Omitting any pictures, transcribe the entries below exactly.
⟨
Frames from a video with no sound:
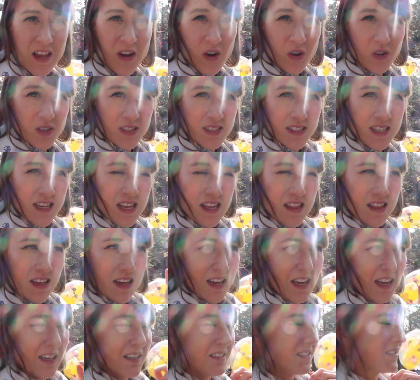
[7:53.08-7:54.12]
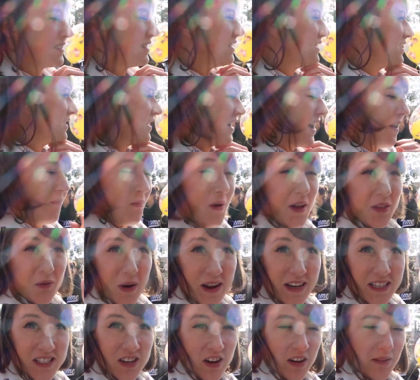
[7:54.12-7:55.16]
kiosk-y thing is, and where the
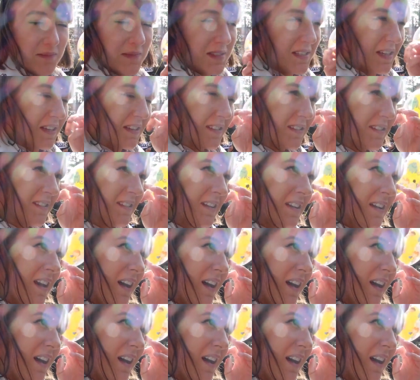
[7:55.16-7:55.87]
wait times is.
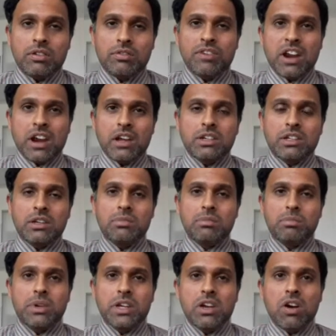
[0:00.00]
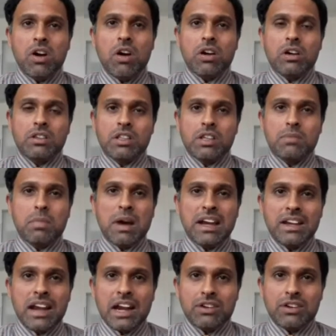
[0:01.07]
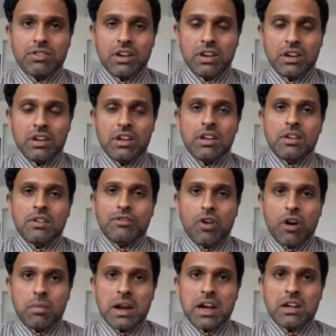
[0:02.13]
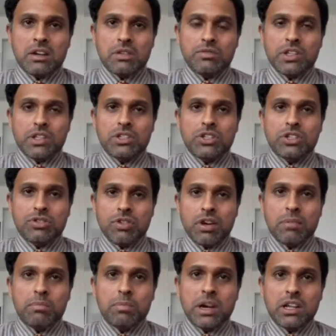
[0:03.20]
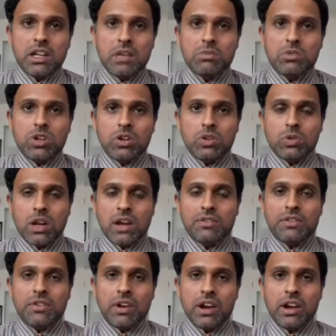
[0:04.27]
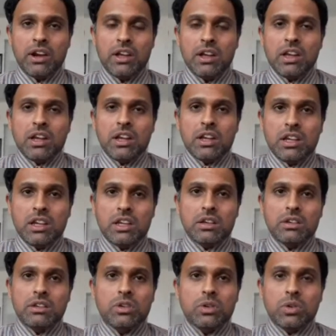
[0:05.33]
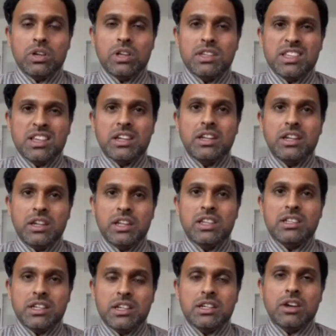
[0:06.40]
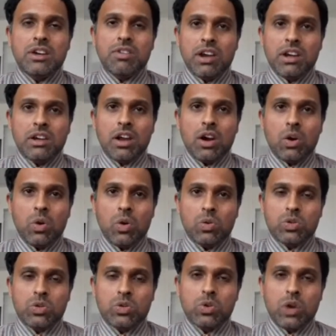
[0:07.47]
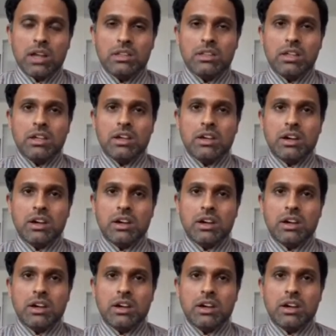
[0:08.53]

variety beyond the bilateral format which Trump and Kim Jong-un have tried, is needed right now. So I think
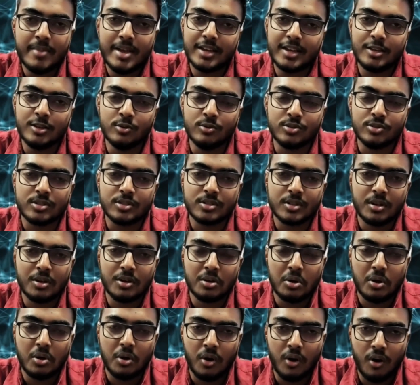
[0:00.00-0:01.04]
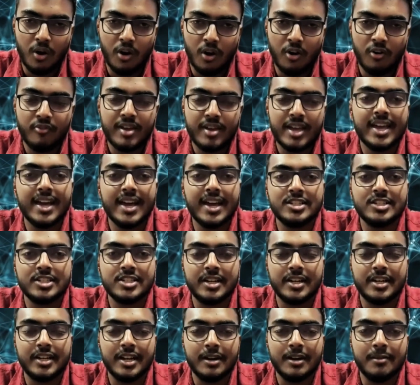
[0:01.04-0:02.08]
use of AI
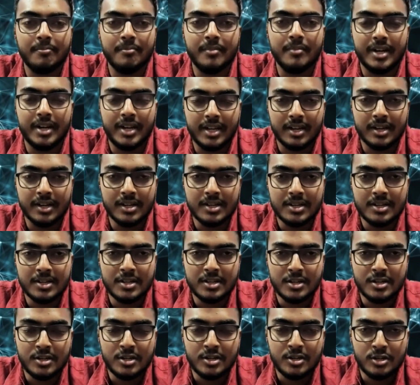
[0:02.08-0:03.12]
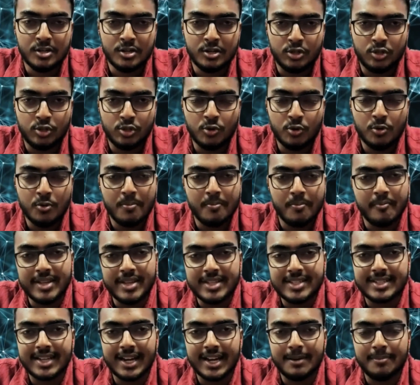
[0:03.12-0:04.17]
generated media to
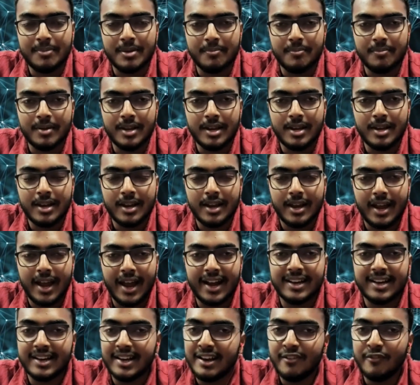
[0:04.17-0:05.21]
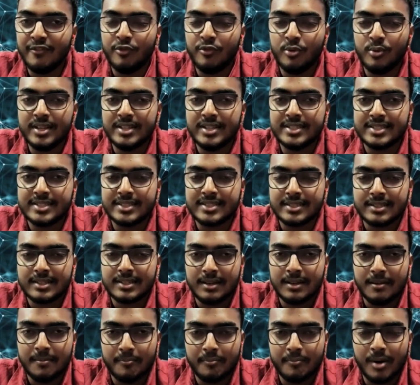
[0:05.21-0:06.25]
misguide people and influence
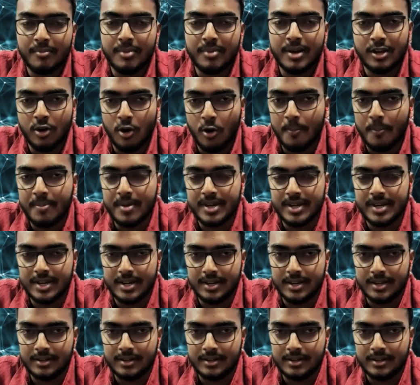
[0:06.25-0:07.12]
public opinion.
⟩
▶ [Solution to this task]
Frames from a video with no sound:
[7:53.08-7:54.12]
[7:54.12-7:55.16]
kiosk-y thing is, and where the
[7:55.16-7:55.87]
wait times is.
[0:00.00]
[0:01.07]
[0:02.13]
[0:03.20]
[0:04.27]
[0:05.33]
[0:06.40]
[0:07.47]
[0:08.53]

variety beyond the bilateral format which Trump and Kim Jong-un have tried, is needed right now. So I think
[0:00.00-0:01.04]
[0:01.04-0:02.08]
use of AI
[0:02.08-0:03.12]
[0:03.12-0:04.17]
generated media to
[0:04.17-0:05.21]
[0:05.21-0:06.25]
misguide people and influence
[0:06.25-0:07.12]
public opinion.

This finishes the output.